Sans le nommer, elle a rencontré Dieu, ce qui ne colle pas avec son gauchisme de départ, mais en est pourtant l’achèvement. Son expérience montre que lorsqu’on croit avoir abandonné ou en avoir fini avec Dieu, on peut le retrouver sur sa route. La vie solitaire produit un état d’esprit qui mène à la contemplation, que les sages de l’Inde ont expérimentée depuis des millénaires dans tous les sens. Il est aussi possible de « vivre en Dieu » en n’étant ni solitaire, ni contemplatif.
Cette réalisation personnelle ne signifie pas que chacun doive vivre sans les autres, parce qu’il aurait trouvé l’Autre. La boucle que cette femme a faite, sur elle-même – elle ne semble pas croyante au sens religieux du terme – montre que l’homme peut vivre sans Dieu, mais aussi avec lui sans le savoir. Le besoin spirituel de chaque homme ne s’efface pas d’un simple trait de plume ou d’une simple phrase.

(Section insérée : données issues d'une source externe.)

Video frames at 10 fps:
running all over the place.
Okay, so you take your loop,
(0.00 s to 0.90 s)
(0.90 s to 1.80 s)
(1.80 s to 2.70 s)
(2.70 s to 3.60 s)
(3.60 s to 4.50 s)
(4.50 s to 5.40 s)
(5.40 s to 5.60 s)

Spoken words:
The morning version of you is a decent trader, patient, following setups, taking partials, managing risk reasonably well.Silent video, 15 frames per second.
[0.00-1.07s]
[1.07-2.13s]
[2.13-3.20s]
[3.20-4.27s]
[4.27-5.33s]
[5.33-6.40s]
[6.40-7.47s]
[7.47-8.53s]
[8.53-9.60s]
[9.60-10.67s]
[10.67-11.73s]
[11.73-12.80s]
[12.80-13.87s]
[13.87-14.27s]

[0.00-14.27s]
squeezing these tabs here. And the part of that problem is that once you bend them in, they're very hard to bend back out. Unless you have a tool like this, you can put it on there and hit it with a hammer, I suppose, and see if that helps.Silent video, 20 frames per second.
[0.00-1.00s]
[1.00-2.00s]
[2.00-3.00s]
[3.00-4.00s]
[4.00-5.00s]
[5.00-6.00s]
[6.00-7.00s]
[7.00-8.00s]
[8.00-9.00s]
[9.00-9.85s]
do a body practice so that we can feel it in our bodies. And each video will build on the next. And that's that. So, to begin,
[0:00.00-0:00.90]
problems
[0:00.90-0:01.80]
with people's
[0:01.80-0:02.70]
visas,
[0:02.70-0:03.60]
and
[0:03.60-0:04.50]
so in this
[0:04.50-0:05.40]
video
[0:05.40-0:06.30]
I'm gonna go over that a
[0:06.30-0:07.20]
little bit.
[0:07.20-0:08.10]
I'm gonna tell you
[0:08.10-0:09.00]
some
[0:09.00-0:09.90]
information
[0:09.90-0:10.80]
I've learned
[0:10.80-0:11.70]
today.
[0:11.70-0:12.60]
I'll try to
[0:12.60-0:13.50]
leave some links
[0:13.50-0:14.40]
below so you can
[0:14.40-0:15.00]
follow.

Il est convenu de dire que des scientifiques de haut niveau ont à leur façon trouvé Dieu, ou se sont façonné un Dieu, même s’ils ne le nomment pas ainsi : cela peut être une vision de l’univers, de la cellule, une construction artistique, un imaginaire. Tout serait alors une question de vocabulaire. Ce besoin de s’inscrire dans un ordre plus grand et une finalité s’accorde avec toutes les attitudes humaines. Ce qui n’enlève rien à l’athéisme, ou au rationalisme le plus pur. Il y a à gagner et à perdre dans chaque posture humaine.
Trouver son lien avec la ou une transcendance, est rassurant, consolateur, et permet en outre d’obtenir une force de vie supplémentaire. On appelle ça la foi, et la femme du film en possède forcément, pour tenir seule parmi les éléments, avec une vie quotidienne dure, d’un point de vue matériel. Là est la preuve non pas de Dieu, mais de la foi, et c’est peut-être suffisant : un surcroît de courage pour augmenter sa vie, et faire des choses extraordinaires, ou supérieures. Le plus étonnant est que tout découle de l’imagination, qui a donc un effet puissant sur le réel.
Des choses supérieures... dans le sens conceptuel, qui se situe au-dessus des faits, et les organise avec harmonie. Cette femme a trouvé sa voie, qui lui correspond, elle est son propre exemple. Si ce dernier n’est pas applicable à l’humanité entière, les hommes vivant aussi en groupes – les relations sociales enrichissent la connaissance individuelle et collective –, sa foi en revanche est exemplaire : la foi est ce qui relie une personne à la ou à sa transcendance, quel que soit le nom qu’elle lui donne.
Le croyant est animé par la foi dans sa quête de Dieu, le chercheur par l’augmentation de sa connaissance, un autre chemin vers le Haut. La foi se forge dans la défense de ses valeurs, c’est donc un combat, un combat contre le Bas.